Angewandte Talks: New Talk Series at the Museum Angewandte Kunst in Frankfurt

Between June and August 2020 Mahret Ifeoma Kupka, the curator of LIFE DOESN’T FRIGHTEN ME. MICHELLE ELIE WEARS COMME DES GARCONS, has invited different protagonists in order to discuss diversity in the art and fashion world. The focus of the discussions lie on the Black Body in exhibition spaces. Her first guest was the collector and fashion icon Michelle Elie. They talked about Black Lives Matter and what the movement has to do with the exhibition at the Museum Angewandte Kunst.

Her next guest was Yvette Mutumba co-founder and editor-in-chief of the art magazines Contemporary And (C&) and Contemporary And (C&) América Latina. She is currently also a guest lecturer at the Institute of Art in Context at University of the Arts Berlin and newly assigned Curator at Large at the Stedelijk Museum Amsterdam. The talk was about Western museums and art collections and their approach to inclusion and diversity. It was held in German.

For the third edition of our new ANGEWANDTE TALKS series Mahret Ifeoma Kupka talked to Natasha A. Kelly about her award winning video work „Millis Awakening“. It is about eight Black women, living in Germany and working in an art context. In interviews with Kelly, they report on how they have overcome the common colonial stereotypes and have formed their own self-determined identity as Black Women within the white German majority society, on their challenges in and with German art institutions, visual representation and political and social exclusion. The work was part of the 10. Berlin Biennale and it was on display at the MMK Tower exhibition „Because I Live Here“ in 2019. Kelly has a PhD in Communication Studies and Sociology with a research focus on colonialism and feminism. Born in the UK and bred in Germany the author, curator and lecturer has taught at numerous universities in Germany and Austria. As Research Assistant at the Centre for transdisciplinary Gender Studies at Humboldt-University Berlin (2010 – 2013) she dealt with the decoloniality of knowledge, power and beings. The talk was held in German.

For the fourth edition of our new ANGEWANDTE TALKS series Mahret Ifeoma Kupka, the curator of LIFE DOESN’T FRIGHTEN ME. MICHELLE ELIE WEARS COMME DES GARCONS, talked to Sakhile Matlhare about her art gallery Sakhile&Me in Frankfurt and her experiences as an upcoming gallerist working in the fields of contemporary Art from Africa and its diasporas. Sakhile&Me is a contemporary art space working with young and established international artists, creative entrepreneurs and curators. The gallery promotes the work of artists and expands their visibility on the continent and abroad through group and solo exhibitions, art fair participation, placement of works in private and public collections and cooperation with other galleries. They also engage audiences on an interactive level through expert lectures and talks, explorative workshops and publications. Matlhare holds a doctoral degree from Northwestern University and wrote her dissertation on how contemporary artists work alongside art curators, historians, gallerists and other experts in the gatekeeping process within and beyond the rubric of contemporary African art. The talk was held in English.

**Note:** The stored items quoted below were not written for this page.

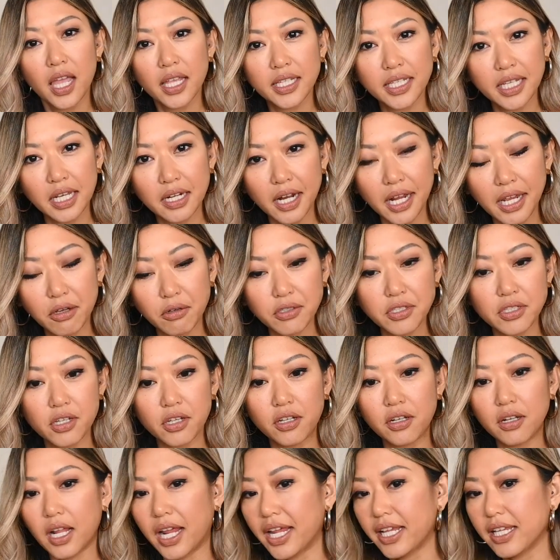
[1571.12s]
Can I
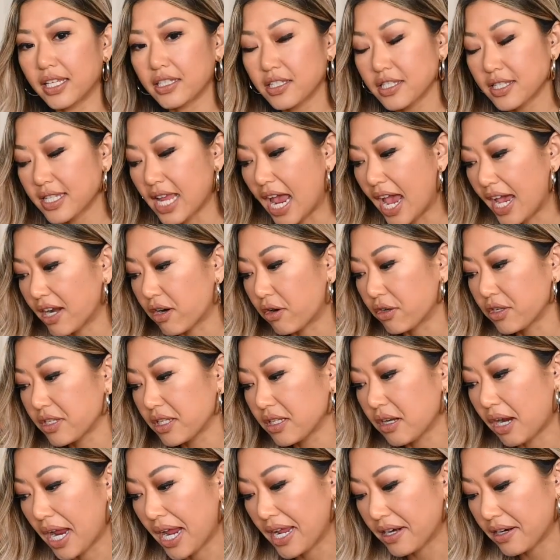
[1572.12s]
also just
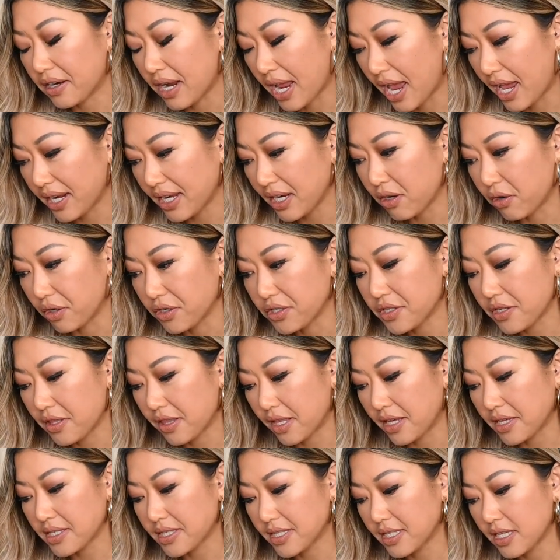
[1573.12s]
adding on to
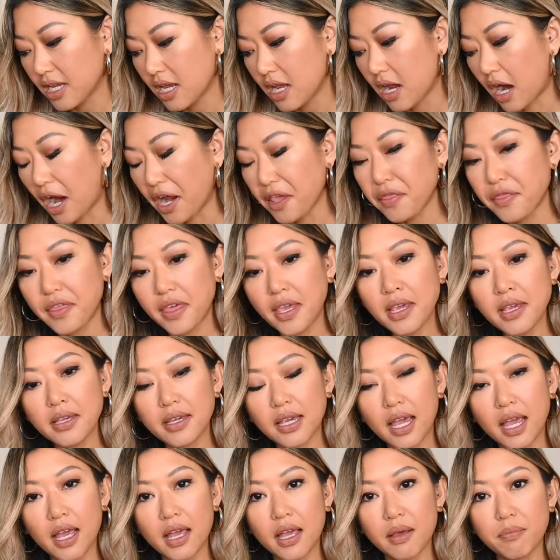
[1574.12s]
this? I think
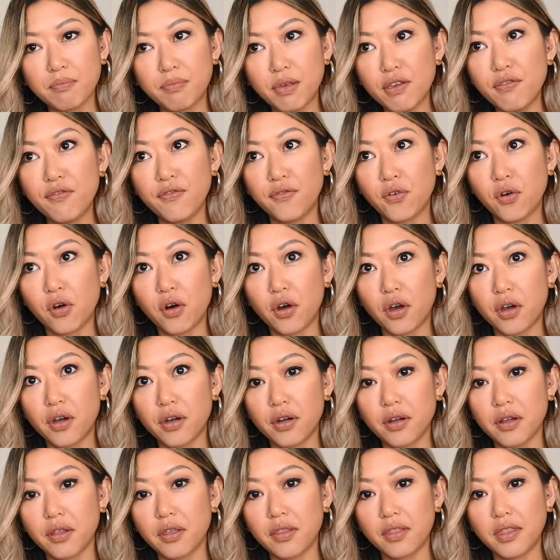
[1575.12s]

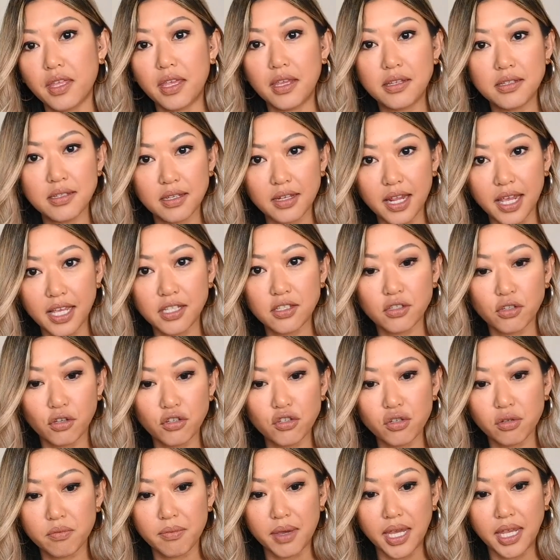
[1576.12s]
before the internet,
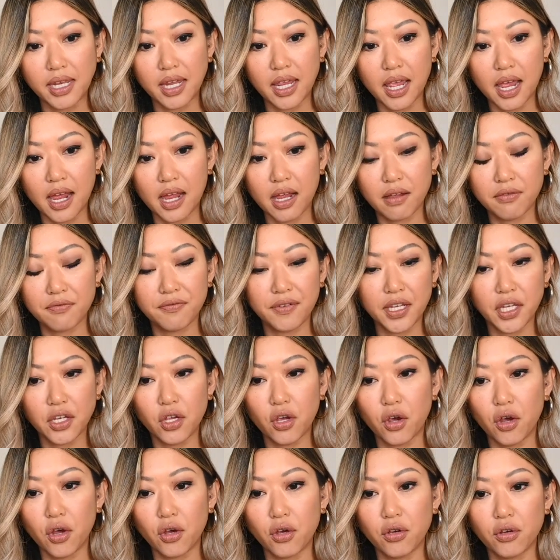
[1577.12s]
social media,
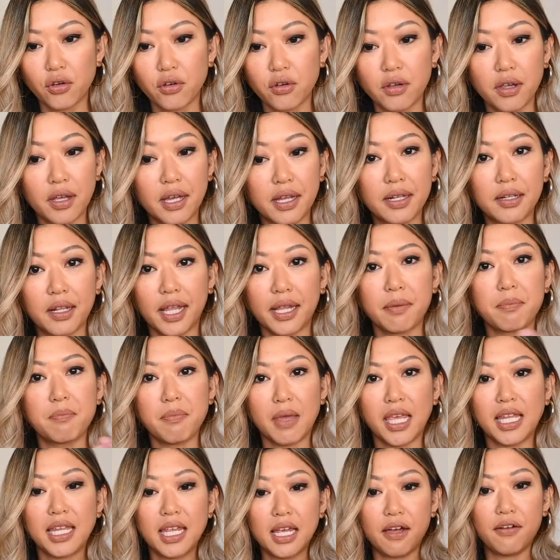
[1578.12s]
video,
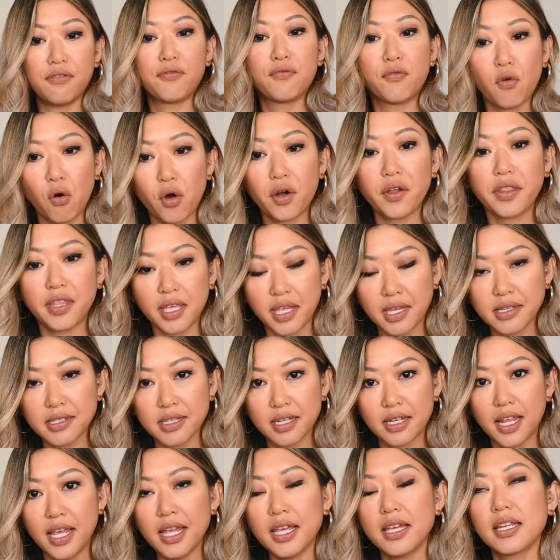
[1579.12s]
media for the
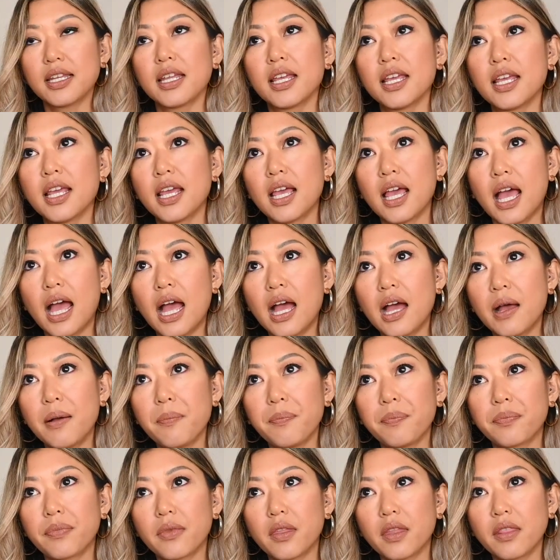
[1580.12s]
internet,
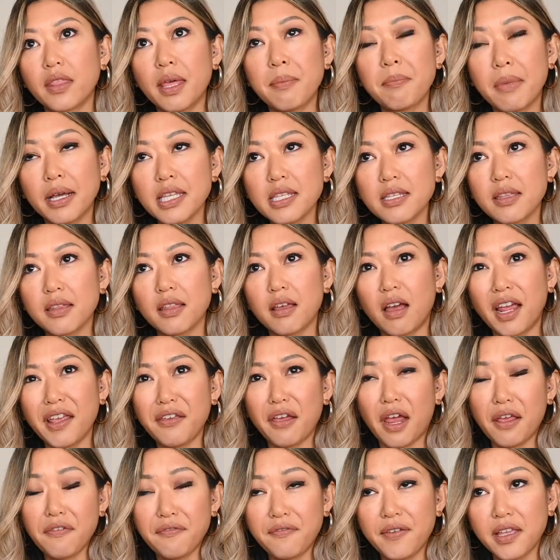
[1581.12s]

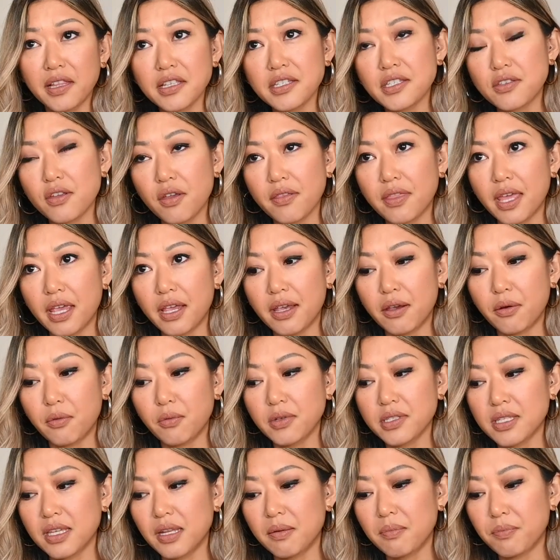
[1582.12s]
I feel as though there
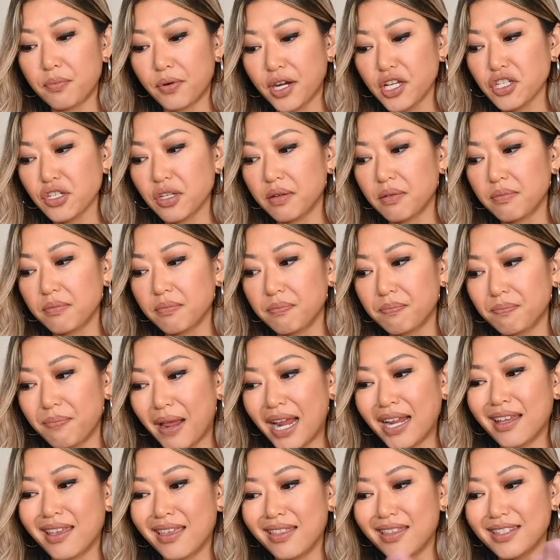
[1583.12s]
was an impression
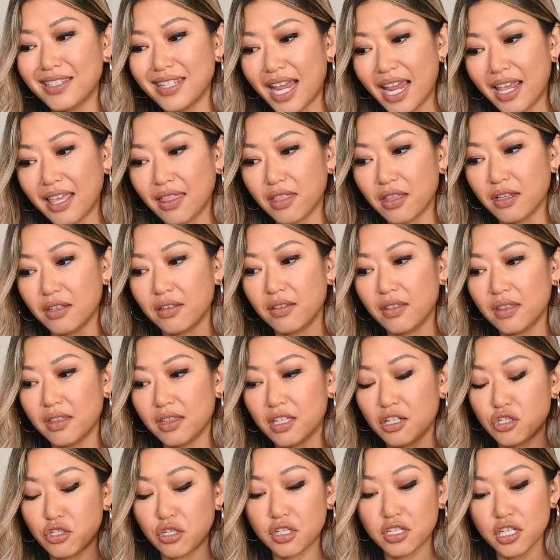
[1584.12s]
back in the day that
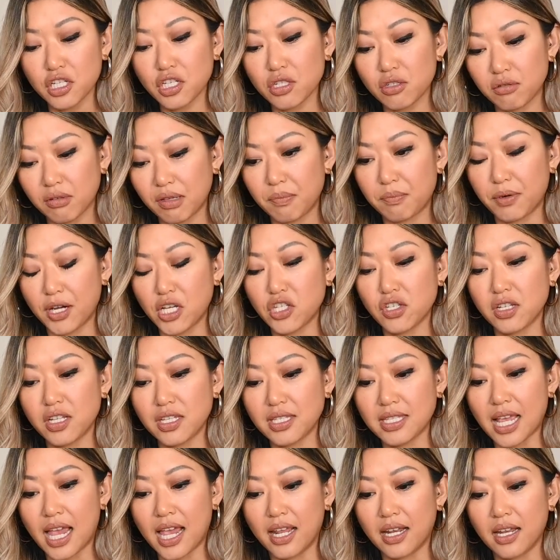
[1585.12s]
the traditional impression
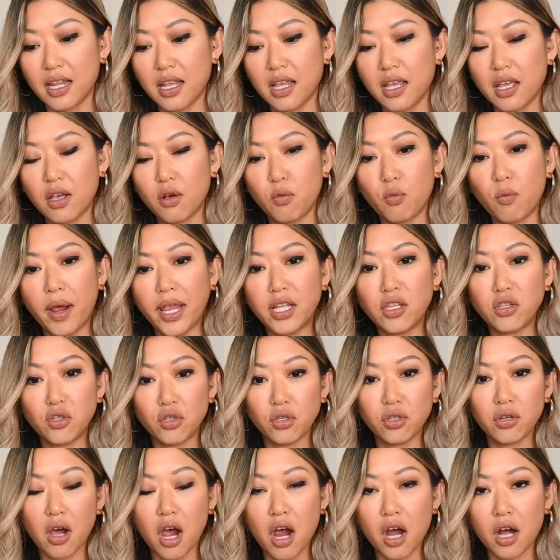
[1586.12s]
is that when
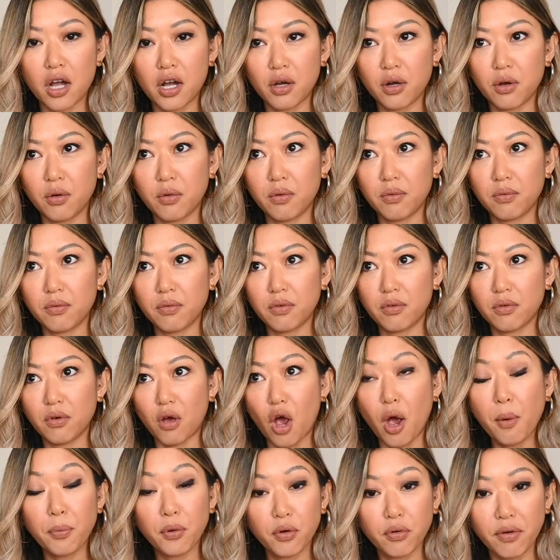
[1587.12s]
you are
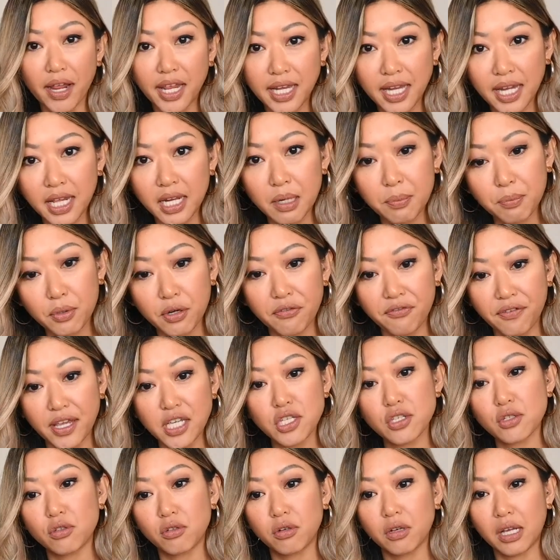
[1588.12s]
operating in a
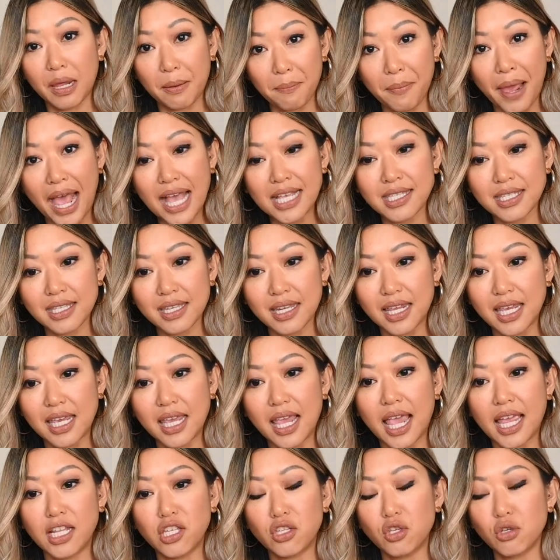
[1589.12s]
professional
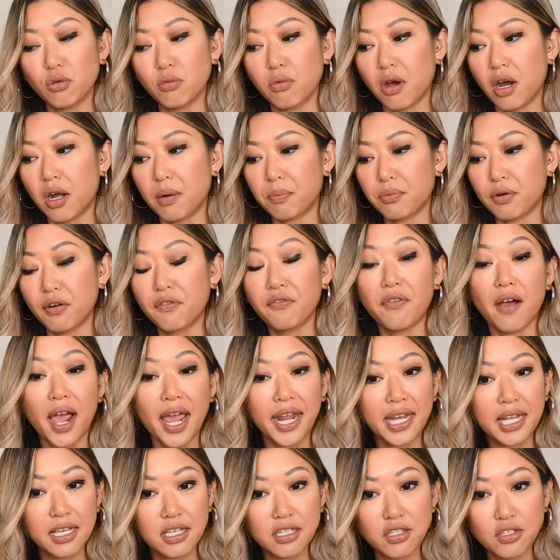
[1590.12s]
capacity and you are
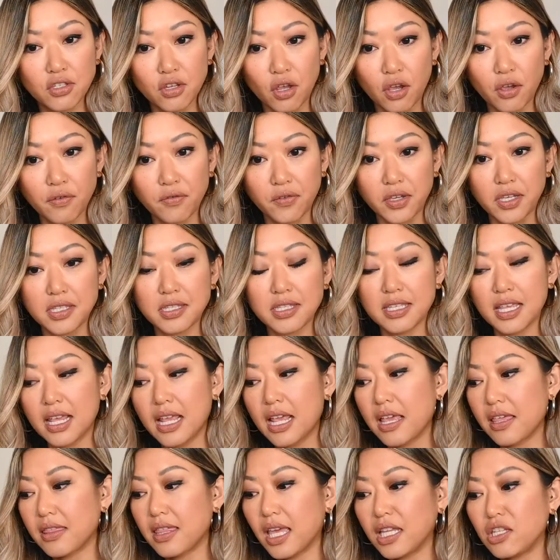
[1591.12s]
providing a service,
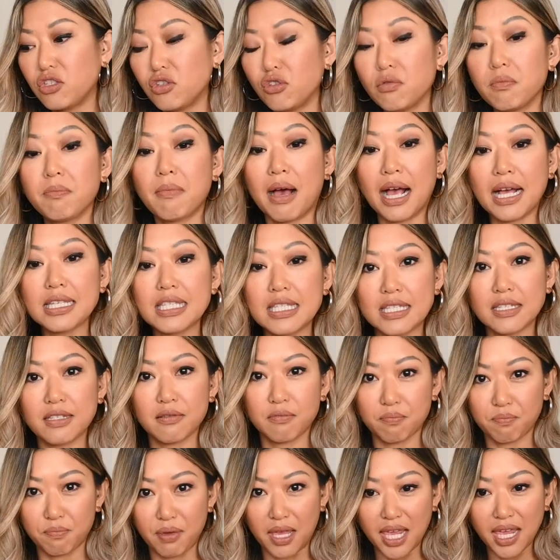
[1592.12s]
then you
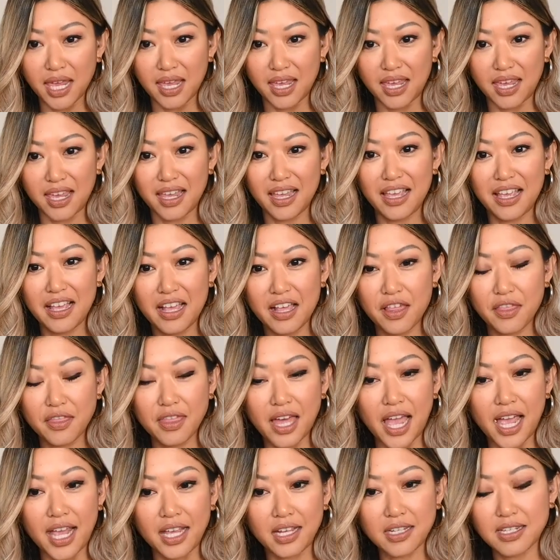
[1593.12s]
must be
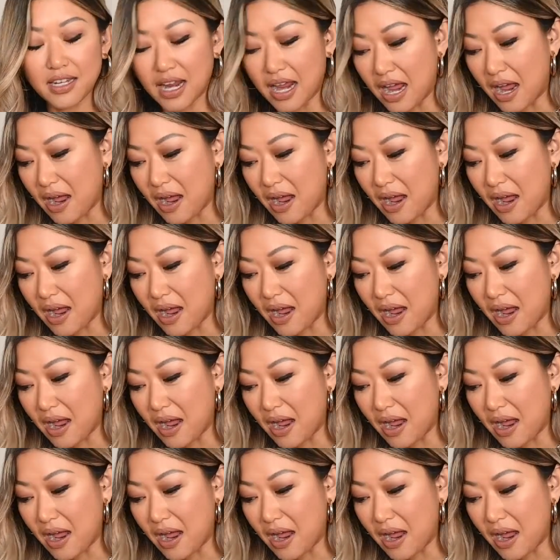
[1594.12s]
that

The first guest after the Summer Break was artist and art historian Tasnim Baghdadi. Since 2018 she has been working mainly as an art educator at Fondation Beyeler in Riehen/Basel, where she is responsible for the conception of various mediation formats as well as for the editing of exhibition texts and publications. She also works as a freelance author. Her most recent article, to be published in autumn 2020, deals with colonial continuities in museums of modern art in German-speaking countries and the question of strategies for dealing with the colonial past and its epistemic implications within current institutional practice.